Monday, November 01, 2021

Tips for DFIR Analysts, pt IV

Context is king, it makes all the difference. You may see something run in EDR telemetry, or in logs, but the context of when it ran in relation to other activities is often critical. Did it occur immediately following a system reboot or a user login? Does it occur repeatedly? Does it occur on other systems? Did it occur in rapid succession with other commands, indicating that perhaps it was scripted? The how and when of the context then leads to attribution.

Andy Piazza brings the same thoughts to CTI in his article, "CTI is Better Served with Context".

Automation can be a wonderful thing, if you use it, and use it to your advantage. The bad guys do it all the time. Automation means you don't have to remember steps (because you will forget), and it drives consistency and efficiency. Even at the micro-level, at the level of the individual analyst's desktop, automation means that data sources can be parsed, enriched, decorated and presented to the analyst, getting them to analysis faster. Admit it...parsing all of the data sources you have access to, the way you're doing it now, is terribly inefficient and error-prone. Imagine if you could use the system, the CPU, to do that for you, and have pivot points identified when you access the data, rather than having to discover them for yourself. Those pivot points could be based on your own individual experience, but what if it were based on the sum total experience of all analysts on the team, including analysts who were on the team previously, but are no longer available?

Understand and use the terminology of your industry. All industries have their own common terminology because if facilitates communications, as well as identifying outsiders. Doctors, lawyers, Marines all have terms and phrases that mean something very specific to the group or "tribe". Learn what those are for your industry or community, understand them and use them.  

Not all things are what we think they are...this is why we need to validate what we think are "findings", but are really assumptions. Take Windows upgrades vs. updates...an analyst may believe that a lack of Windows Event Logs is the result of an upgrade when they (a) do not have Windows Event Log records that extend back to the time in question, and (b) see that there was a great deal of file system and Registry activity associated with an update, "near" that time. Most often the lack of Windows Event Logs is assumed to be the threat actor "covering" their tracks, and this assumption will often persist despite the lack of evidence pointing to this activity (i.e., batch files or EDR telemetry illustrating the necessary command, specific event IDs, etc.). The next step, in the face of specific event IDs "missing", is to assume that the update caused the "data loss", without realizing the implication of that statement...that a Windows update would lead to data loss. How often do we see these assumptions, when the real reason for a dearth of Windows Event Logs covering a specific time frame is simply the passage of time?

3 comments:

Andreas said...

Thanks for your post and sharing your thoughts, Harlan.
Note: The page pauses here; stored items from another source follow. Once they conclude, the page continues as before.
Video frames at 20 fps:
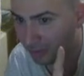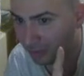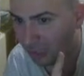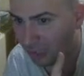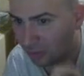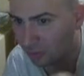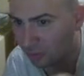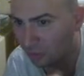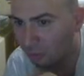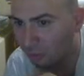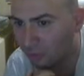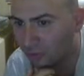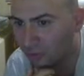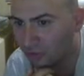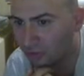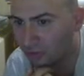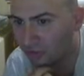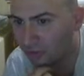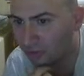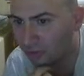by
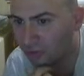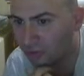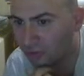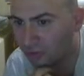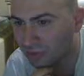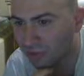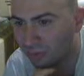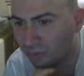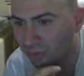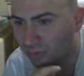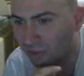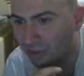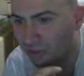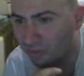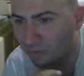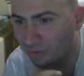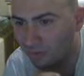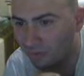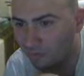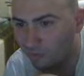co-workers and others in the movie
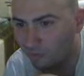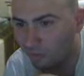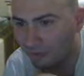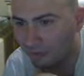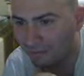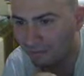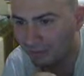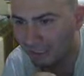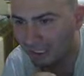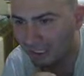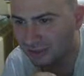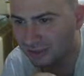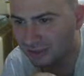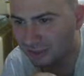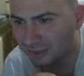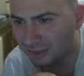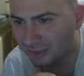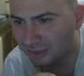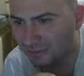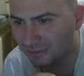community
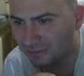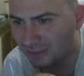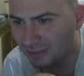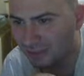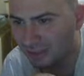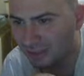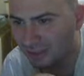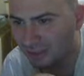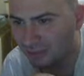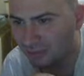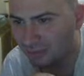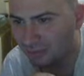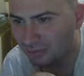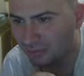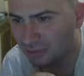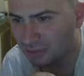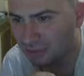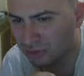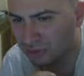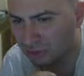as a
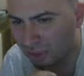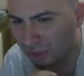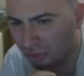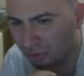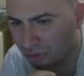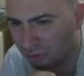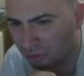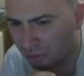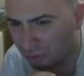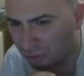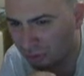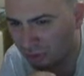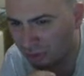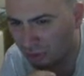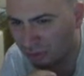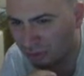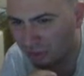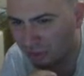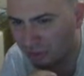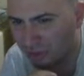
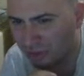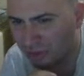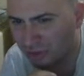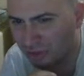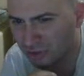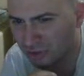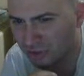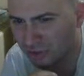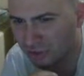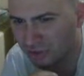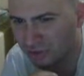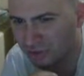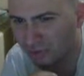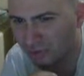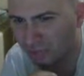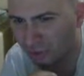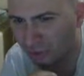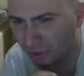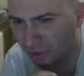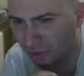mercurial,
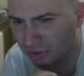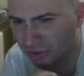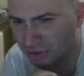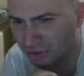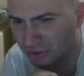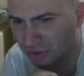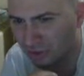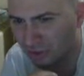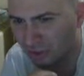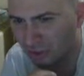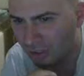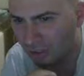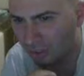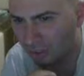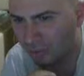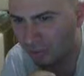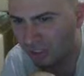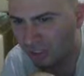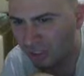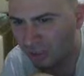hard-charging boss
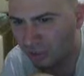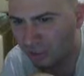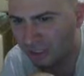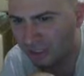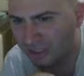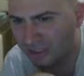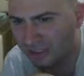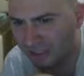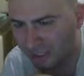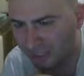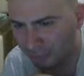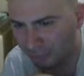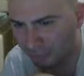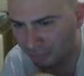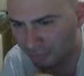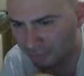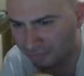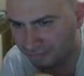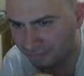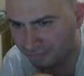with a quick
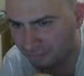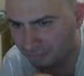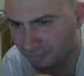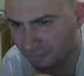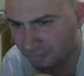temper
Context is king, so true, as always, better have multiple artifacts (artifact constellation as you said in previous posts) than just one source. It's like looking for a word in a text and take only the word out of the text for analysis. It would be clear to everybody that this doesn't help. Context around that word is essential. Sometimes in detection engineering or forensic analysis we work only with extracted context-less information, like a process execution, but with no context at all. With the use of living of the land techniques the situation gets more difficult. First question is always: what's the context. What's the sentence around the word.

You write about it in the context of forensic and analysis but that applies perfectly too to detection engineering and monitoring and also to threat hunting. Every detection will be more robust having more than one source, criticality can be increased having multiple alerts at once for the same asset and for threat hunting, the larger picture having context helps a lot.

Furthermore, understanding the context of an attack pattern gives a lot more indicators than only loocking at a single source. Looking at various sources results in better better intel, better detections and better monitoring.

The difficult part is having multiple sources and context at the first place and having ways to correlate them. Here automation helps to collect various sources.

Not all things are what we think they are...this is why we need to validate what we think are "findings", but are really assumptions.

Totally agree.

How often do we see these assumptions, when the real reason for a dearth of Windows Event Logs covering a specific time frame is simply the passage of time?

so true! :) or changes on the disk because of our security tools, or other default OS behavior, ...

H. Carvey said...

Andreas,

Thanks for the comment! I'm glad to see validation with respect to what's seen, as well as what's thought about what's seen...thanks!

EDRBypass said...

Hi, Great blog post and totally agree with the need for "context". A lot of EDRs out there create tons of alerts creating a smoke screen than helping out the blue teamers. Context clubbed with multiple other factors like baseline, frequency will help to lessen the burden on the soc teams and the burn rate.